Discover Azure resources to manage in PIM
Using Azure Active Directory (Azure AD) Privileged Identity Management (PIM), you can improve the protection of your Azure resources. This is helpful to organizations that already use PIM to protect Azure AD roles, and to management group and subscription owners who are looking to secure production resources.
When you first set up PIM for Azure resources, you need to discover and select the resources to protect with PIM. There's no limit to the number of resources that you can manage with PIM. However, we recommend starting with your most critical (production) resources.
Sign in to the Azure portal.
Open Azure AD Privileged Identity Management.
Click Azure resources.
If this is your first time using PIM for Azure resources, you'll see a Discover resources pane.
If another resource or directory administrator in your organization is already managing Azure resources in PIM, you'll see a list of the resources that are currently being managed.
Click Discover resources to launch the discovery experience.

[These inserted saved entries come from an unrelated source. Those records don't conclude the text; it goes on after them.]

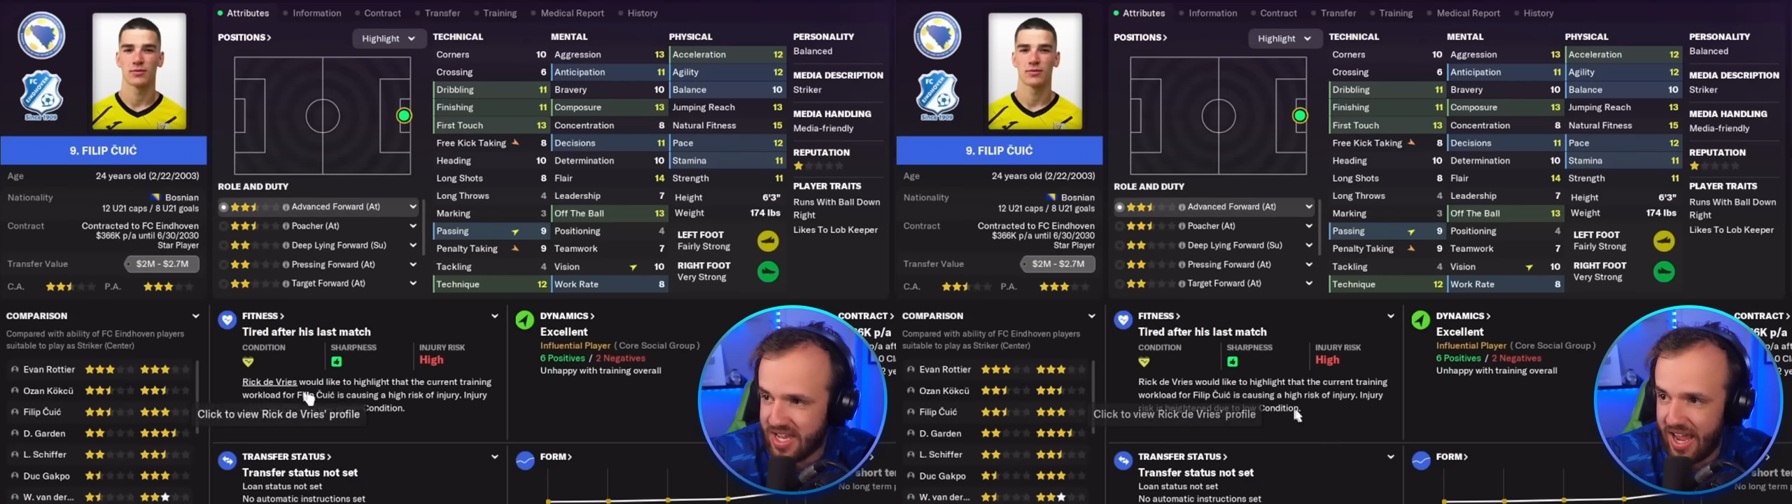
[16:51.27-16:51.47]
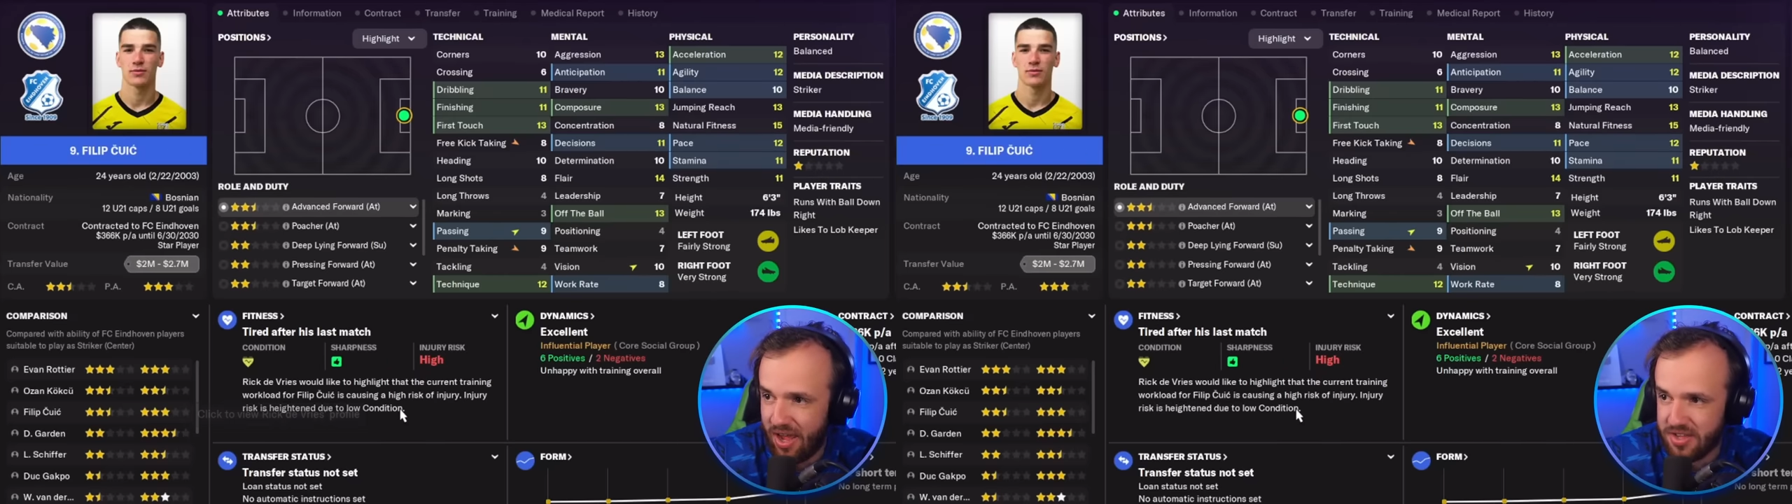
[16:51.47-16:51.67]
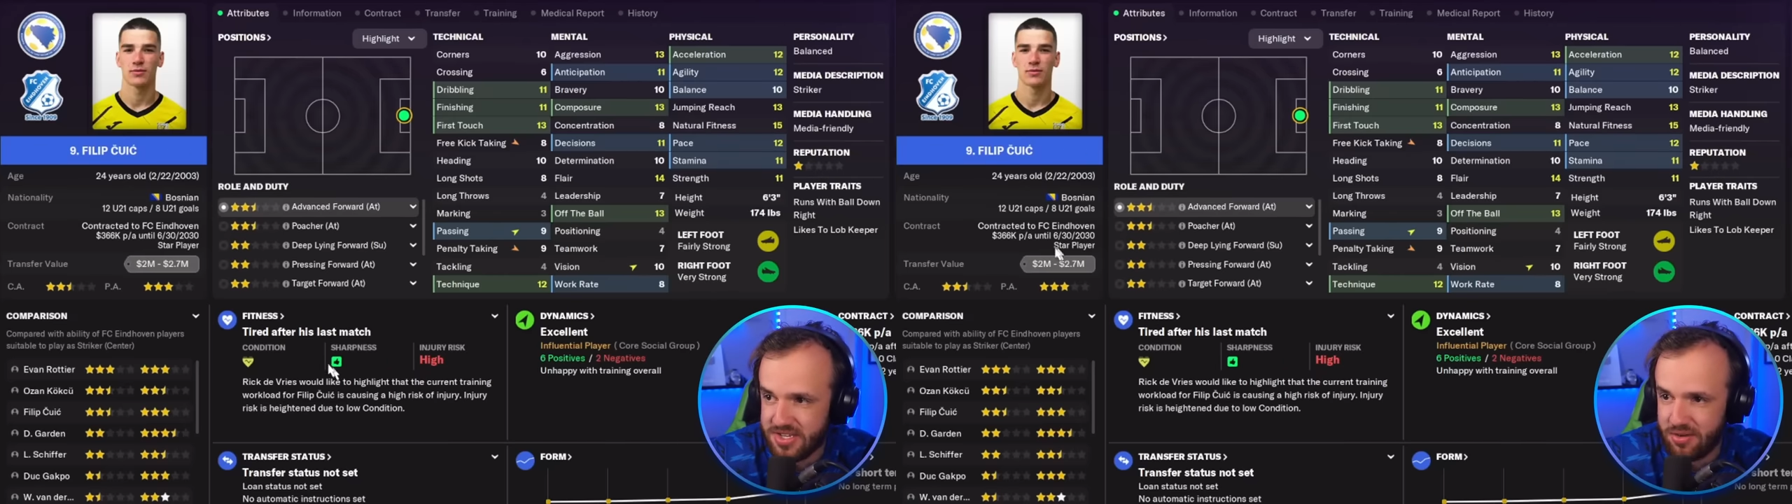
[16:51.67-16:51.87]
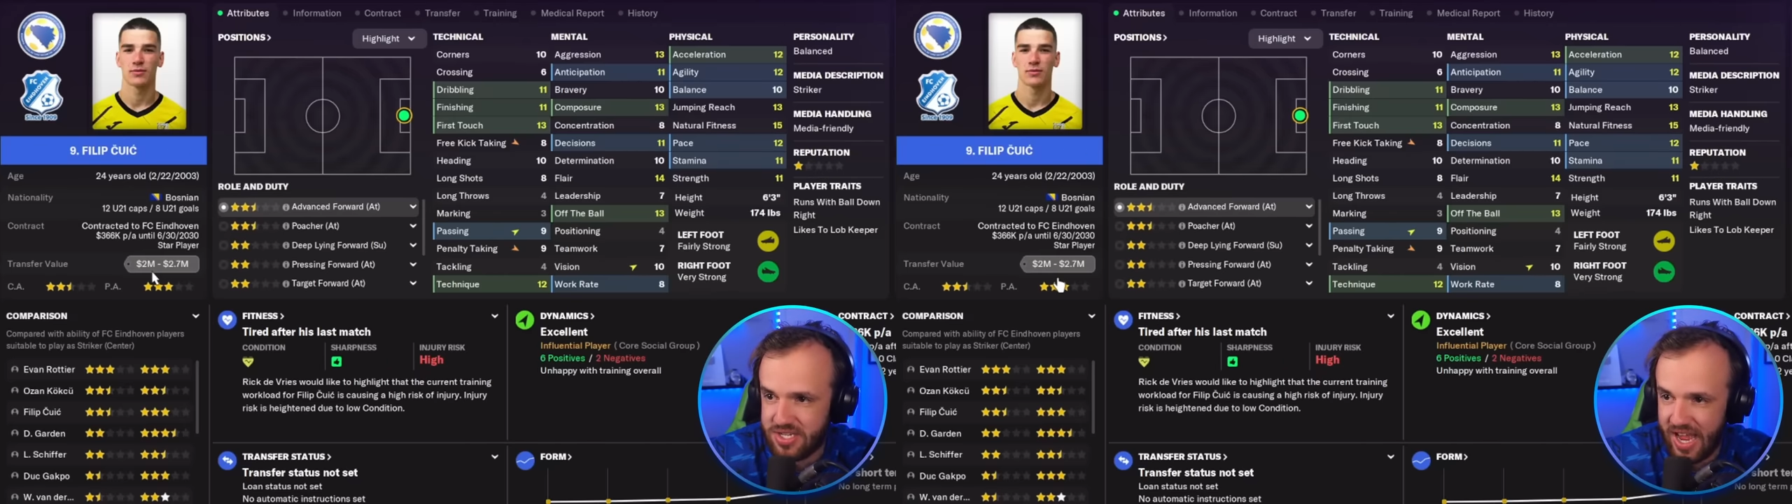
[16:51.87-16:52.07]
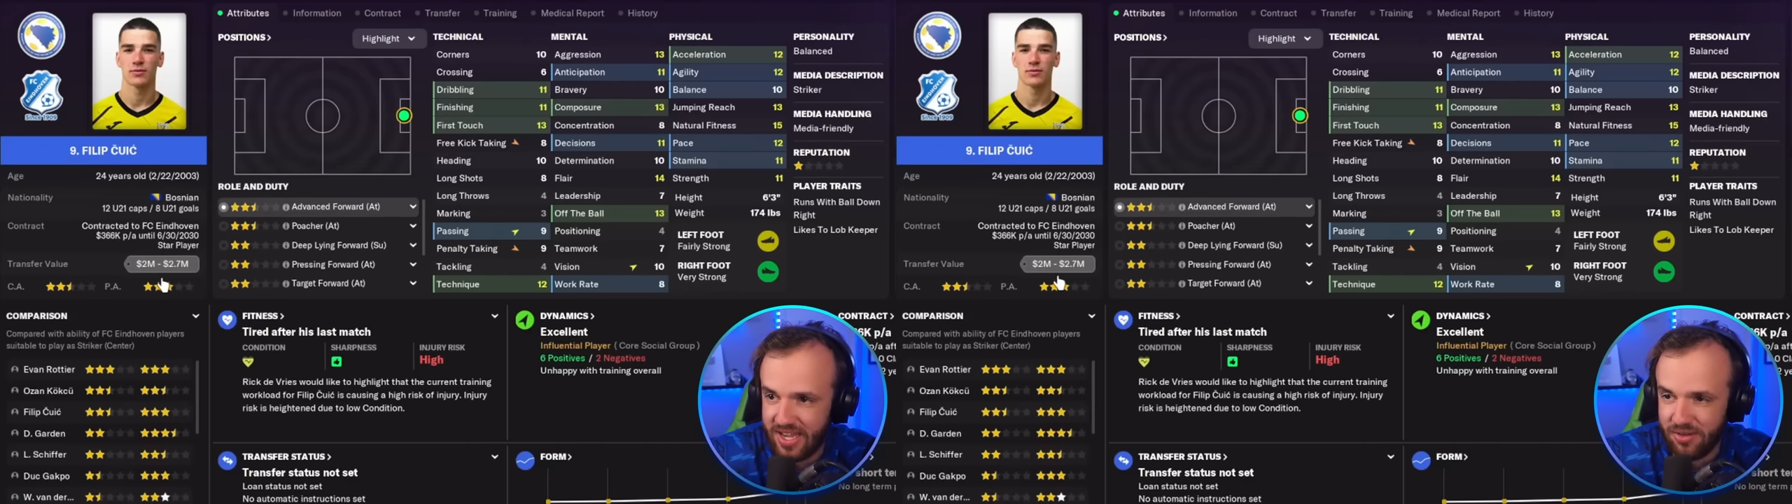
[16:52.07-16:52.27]
guy also,
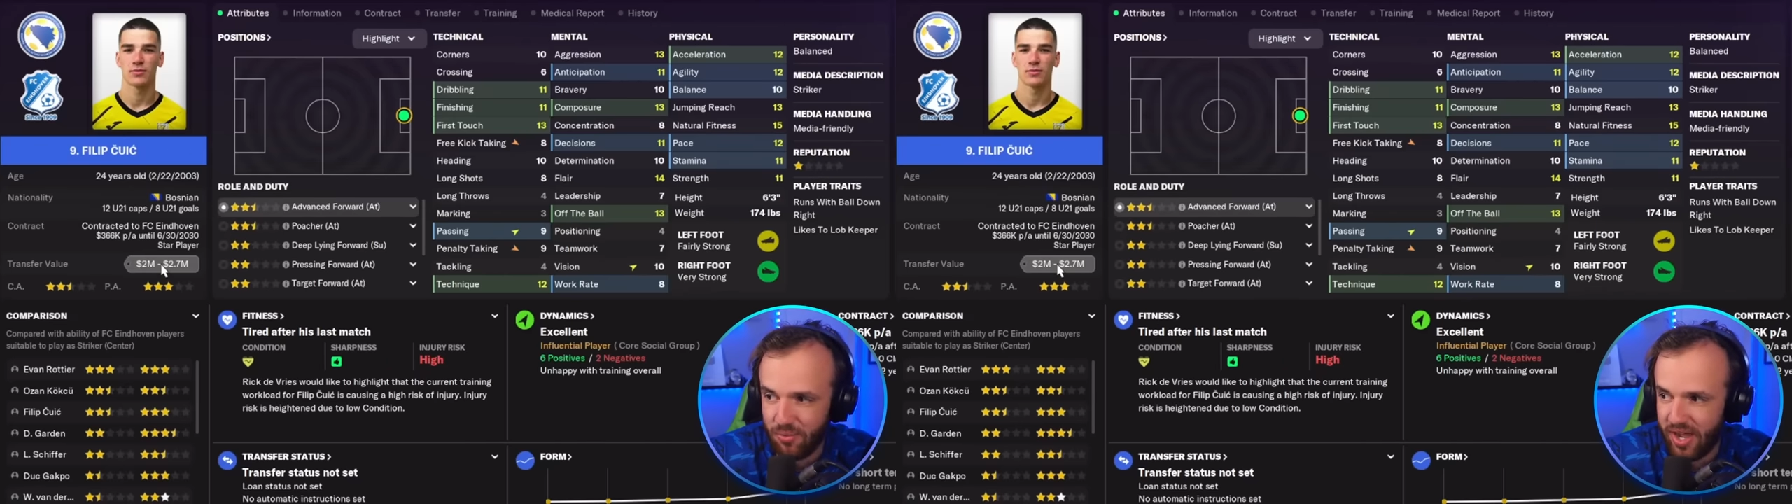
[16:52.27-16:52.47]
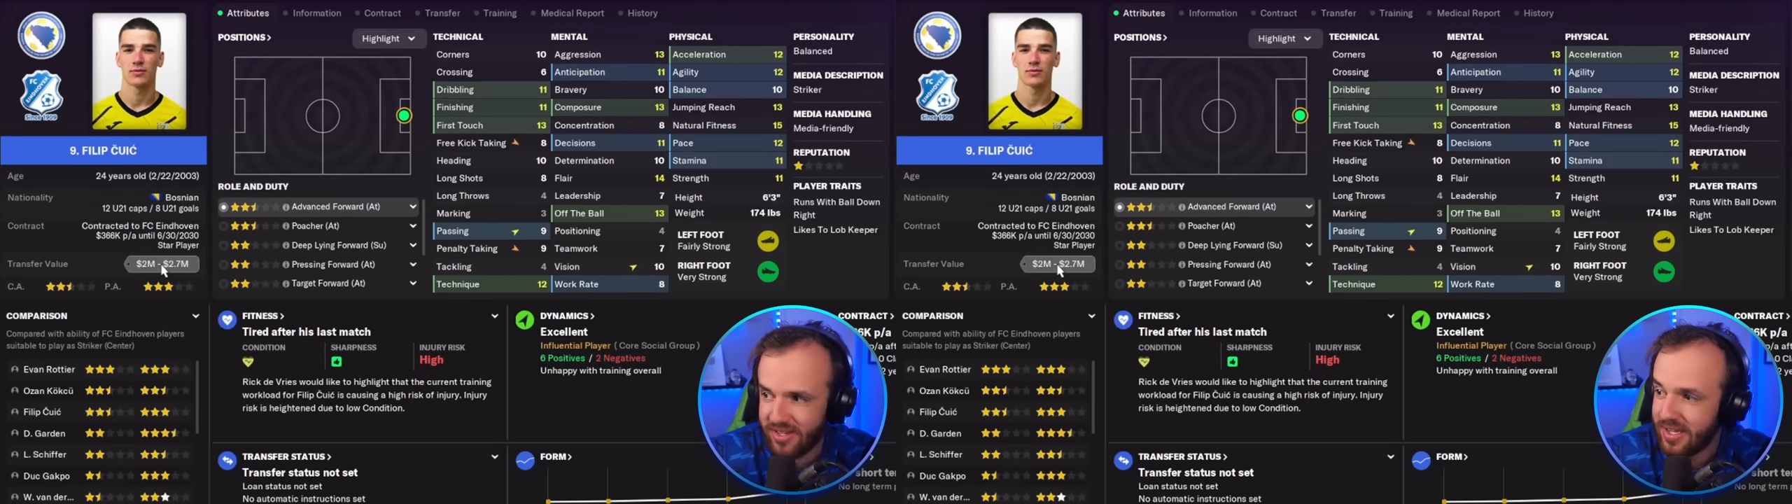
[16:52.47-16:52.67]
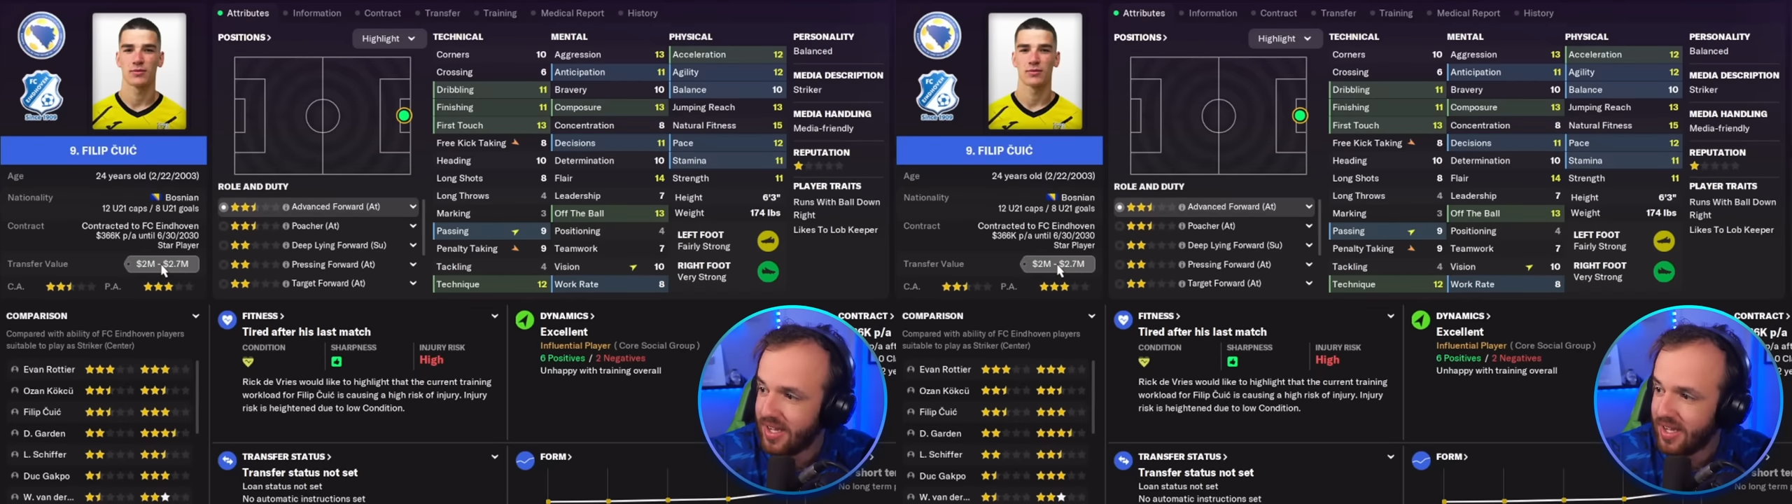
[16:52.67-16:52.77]
take it and run.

On the Discovery pane, use Resource state filter and Select resource type to filter the management groups or subscriptions you have write permission to. It's probably easiest to start with All initially.
You can only search for and select management group or subscription resources to manage using PIM. When you manage a management group or a subscription in PIM, you can also manage its child resources.
Add a checkmark next to any unmanaged resources you want to manage.
Click Manage resource to start managing the selected resources.
Once a management group or subscription is set to managed, it can't be unmanaged. This prevents another resource administrator from removing PIM settings.
If you see a message to confirm the onboarding of the selected resource for management, click Yes.